*** Begin section ***
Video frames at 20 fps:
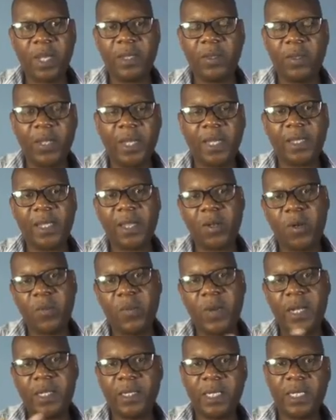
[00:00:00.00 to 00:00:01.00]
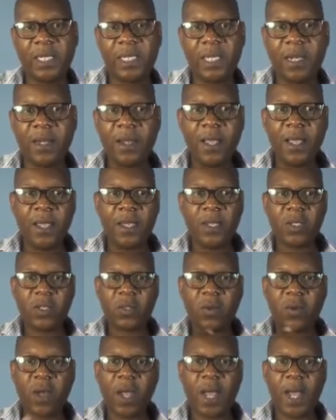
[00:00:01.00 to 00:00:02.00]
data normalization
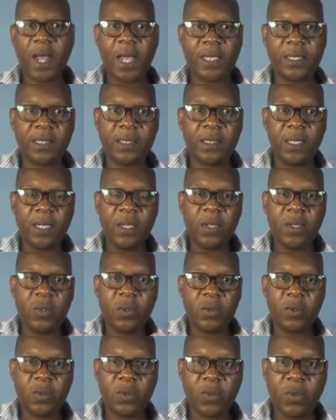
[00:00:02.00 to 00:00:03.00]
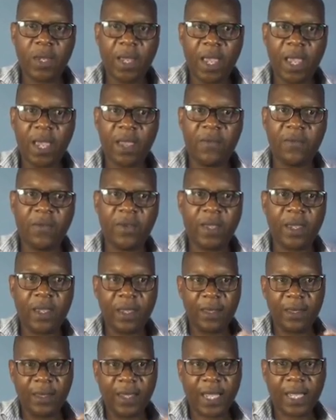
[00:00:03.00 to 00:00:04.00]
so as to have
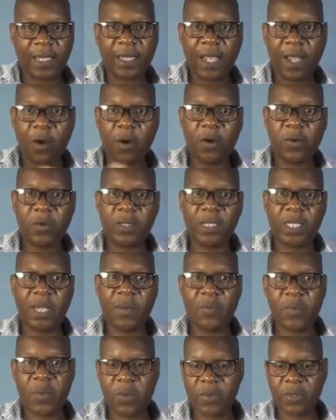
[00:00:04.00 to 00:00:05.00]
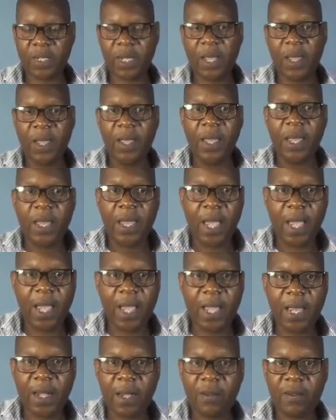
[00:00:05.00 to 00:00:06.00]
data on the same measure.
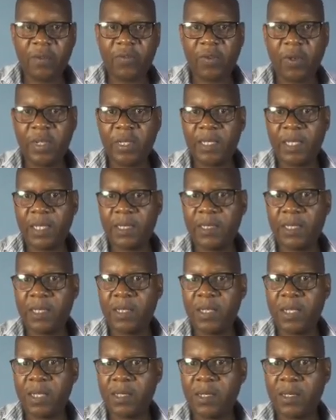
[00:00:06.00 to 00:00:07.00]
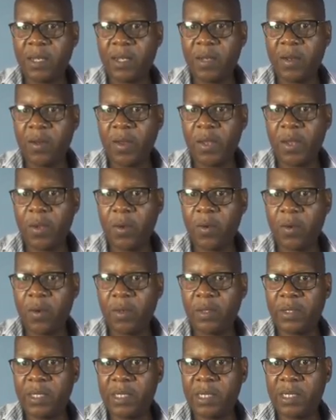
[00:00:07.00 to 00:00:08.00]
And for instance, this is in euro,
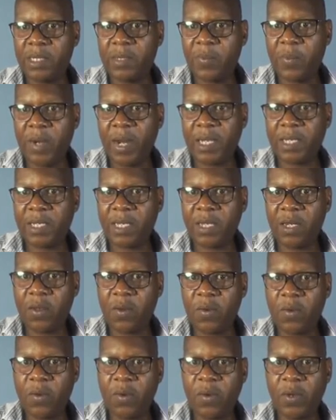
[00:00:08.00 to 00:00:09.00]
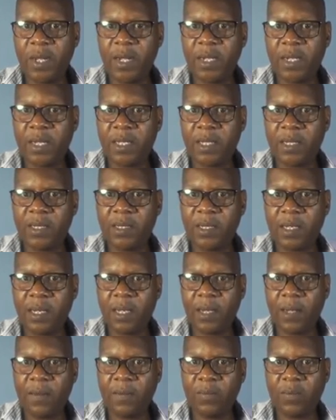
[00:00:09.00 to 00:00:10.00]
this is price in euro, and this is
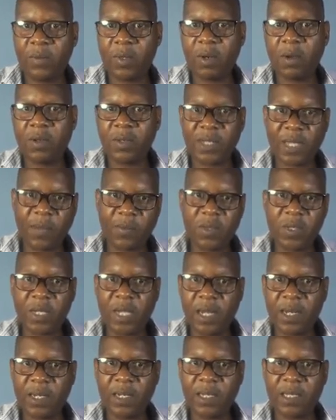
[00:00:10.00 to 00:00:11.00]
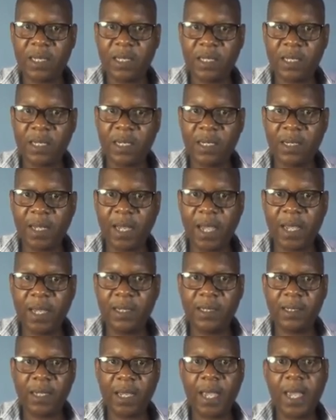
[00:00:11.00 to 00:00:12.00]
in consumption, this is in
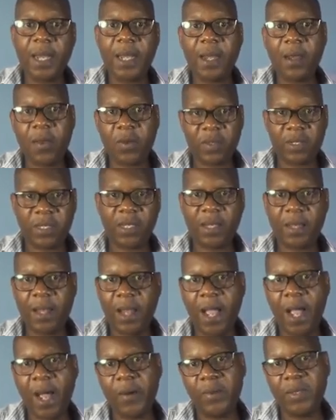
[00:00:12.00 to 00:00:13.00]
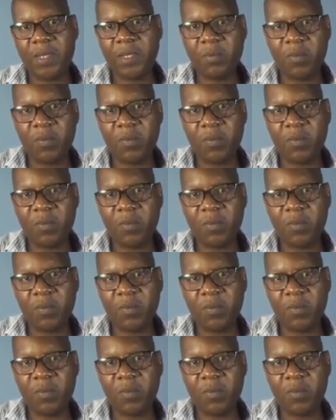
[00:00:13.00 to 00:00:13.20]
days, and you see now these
*** End section ***
▶ _Task objective_: Please print the records above once more, word for word, omitting all pictures.

▶ _Reply to the task_:
Video frames at 20 fps:
[00:00:00.00 to 00:00:01.00]
[00:00:01.00 to 00:00:02.00]
data normalization
[00:00:02.00 to 00:00:03.00]
[00:00:03.00 to 00:00:04.00]
so as to have
[00:00:04.00 to 00:00:05.00]
[00:00:05.00 to 00:00:06.00]
data on the same measure.
[00:00:06.00 to 00:00:07.00]
[00:00:07.00 to 00:00:08.00]
And for instance, this is in euro,
[00:00:08.00 to 00:00:09.00]
[00:00:09.00 to 00:00:10.00]
this is price in euro, and this is
[00:00:10.00 to 00:00:11.00]
[00:00:11.00 to 00:00:12.00]
in consumption, this is in
[00:00:12.00 to 00:00:13.00]
[00:00:13.00 to 00:00:13.20]
days, and you see now these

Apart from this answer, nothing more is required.